Venezuelan President Nicolas Maduro unveiled yet another measure restricting the autonomy and/or powers of the National Assembly, a day before opposition politicians, who defeated Maduro loyalists in recent elections, are to be inaugurated. Though the measure was dated a week ago, it has only now been released; Maduro’s decree takes away the legislature’s powers to name and fire directors of the Venezuela’s central bank. “Maduro made the central bank his personal minting ministry, in a country where the constitution establishes an independent central bank,” a Venezuelan economist told the Financial Times. “The full discretional presidential control over the central bank is the ultimate tool for sliding into hyperinflation in Venezuela.”

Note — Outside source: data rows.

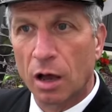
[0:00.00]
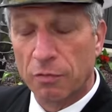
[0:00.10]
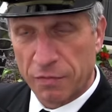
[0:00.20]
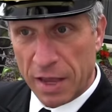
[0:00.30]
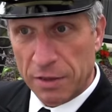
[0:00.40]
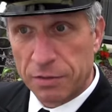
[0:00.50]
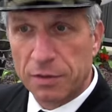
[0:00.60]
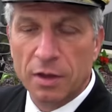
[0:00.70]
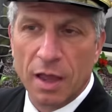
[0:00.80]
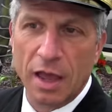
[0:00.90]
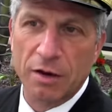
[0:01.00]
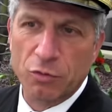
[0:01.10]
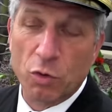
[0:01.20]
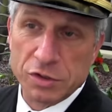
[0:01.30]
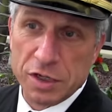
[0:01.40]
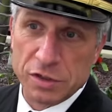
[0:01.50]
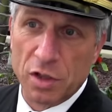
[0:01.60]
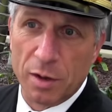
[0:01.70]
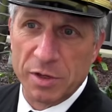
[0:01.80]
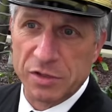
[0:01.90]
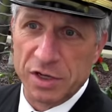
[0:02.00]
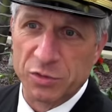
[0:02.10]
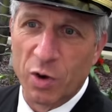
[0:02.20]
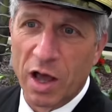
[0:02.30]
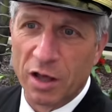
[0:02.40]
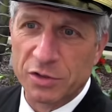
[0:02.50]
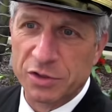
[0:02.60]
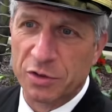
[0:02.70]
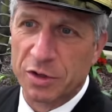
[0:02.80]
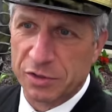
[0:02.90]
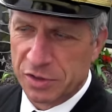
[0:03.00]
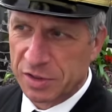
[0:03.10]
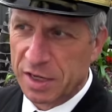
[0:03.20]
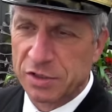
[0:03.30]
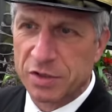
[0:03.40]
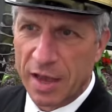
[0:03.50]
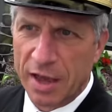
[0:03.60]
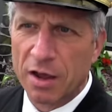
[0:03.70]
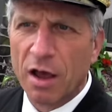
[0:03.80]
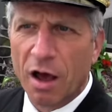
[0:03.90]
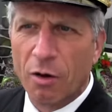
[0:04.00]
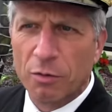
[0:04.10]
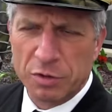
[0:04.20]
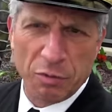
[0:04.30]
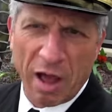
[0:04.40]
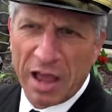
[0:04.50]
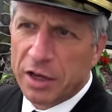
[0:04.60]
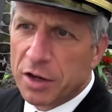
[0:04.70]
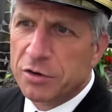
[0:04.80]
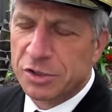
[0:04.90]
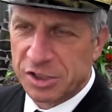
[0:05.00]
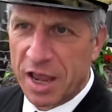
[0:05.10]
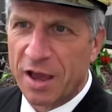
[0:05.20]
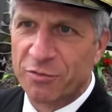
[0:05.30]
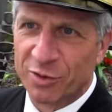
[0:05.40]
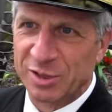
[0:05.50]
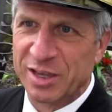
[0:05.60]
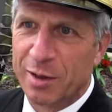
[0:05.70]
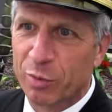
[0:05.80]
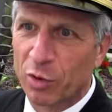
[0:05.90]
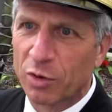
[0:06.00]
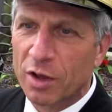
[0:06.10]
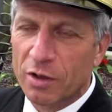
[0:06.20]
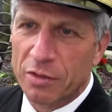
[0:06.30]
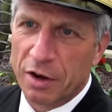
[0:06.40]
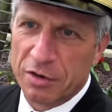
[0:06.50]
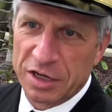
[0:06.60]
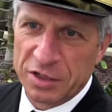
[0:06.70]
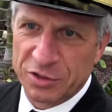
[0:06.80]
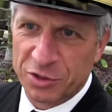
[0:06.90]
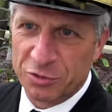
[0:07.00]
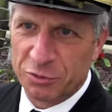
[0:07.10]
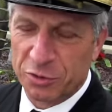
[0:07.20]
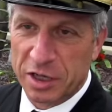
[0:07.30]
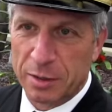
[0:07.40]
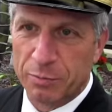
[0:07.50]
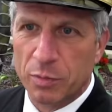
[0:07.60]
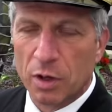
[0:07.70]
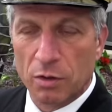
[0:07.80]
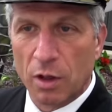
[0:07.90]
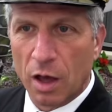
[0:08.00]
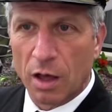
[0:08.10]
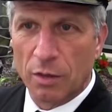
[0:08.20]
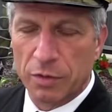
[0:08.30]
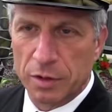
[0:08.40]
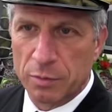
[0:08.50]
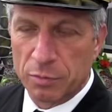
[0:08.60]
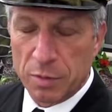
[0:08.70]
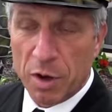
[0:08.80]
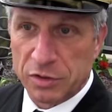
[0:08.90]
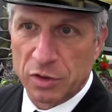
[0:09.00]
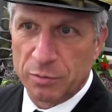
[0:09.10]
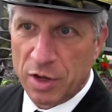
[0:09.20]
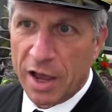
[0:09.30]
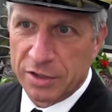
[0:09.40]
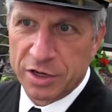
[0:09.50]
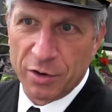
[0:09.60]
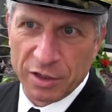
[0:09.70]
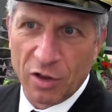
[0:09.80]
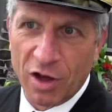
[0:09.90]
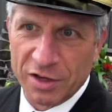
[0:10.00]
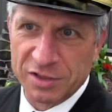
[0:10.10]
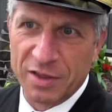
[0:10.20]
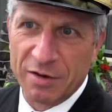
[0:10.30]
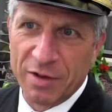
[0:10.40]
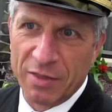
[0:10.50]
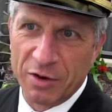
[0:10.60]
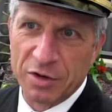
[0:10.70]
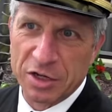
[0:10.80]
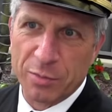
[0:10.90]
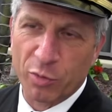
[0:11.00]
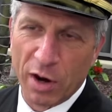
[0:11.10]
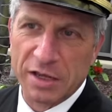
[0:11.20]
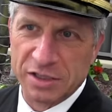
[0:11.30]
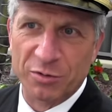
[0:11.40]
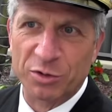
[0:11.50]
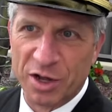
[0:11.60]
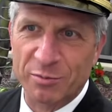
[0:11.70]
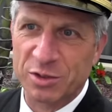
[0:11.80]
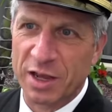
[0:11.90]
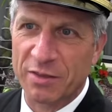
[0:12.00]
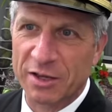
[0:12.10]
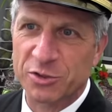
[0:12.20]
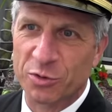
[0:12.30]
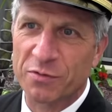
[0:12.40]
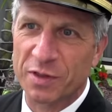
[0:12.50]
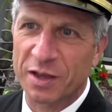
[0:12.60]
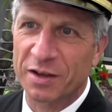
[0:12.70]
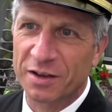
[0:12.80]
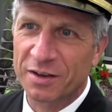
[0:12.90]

faith, and of course Islam is as well. So there's a sense that, you know, I can understand, for example, their need to keep the Muslim dietary laws and their need to pray several times a day, that sort of thing.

The U.S. State Department heavily criticized the move: “We are concerned by the Venezuelan government’s efforts to interfere with the newly elected National Assembly exercising its constitutionally mandated duties,” it said in a statement. Maduro’s office shot back that it would “not accept imperialism” from the United States.
Arguably, South America is the one arena where President Obama’s hands-off strategy has worked. Obama has consistently refused to respond to the provocations of Latin American leftist regimes, particularly that of Venezuela. As a consequence, when Venezuela’s economy did eventually collapse, the regime’s inevitable attempts to blame the trouble on American interference and plots fell flat. Obama’s abstention removed the United States as far as possible from the arena of Venezuelan politics, and allowed what Obama would regard as the “natural” consequences of Venezuelan poor policies to take their course. Yet even in Venezuela, where Obama’s strategy appears to be bearing fruit, things could get very ugly very soon. As we’ve noted before, Maduro controls the military but will have minority representation in the National Assembly. That’s a recipe for civil conflict, and even—possibly—outright war.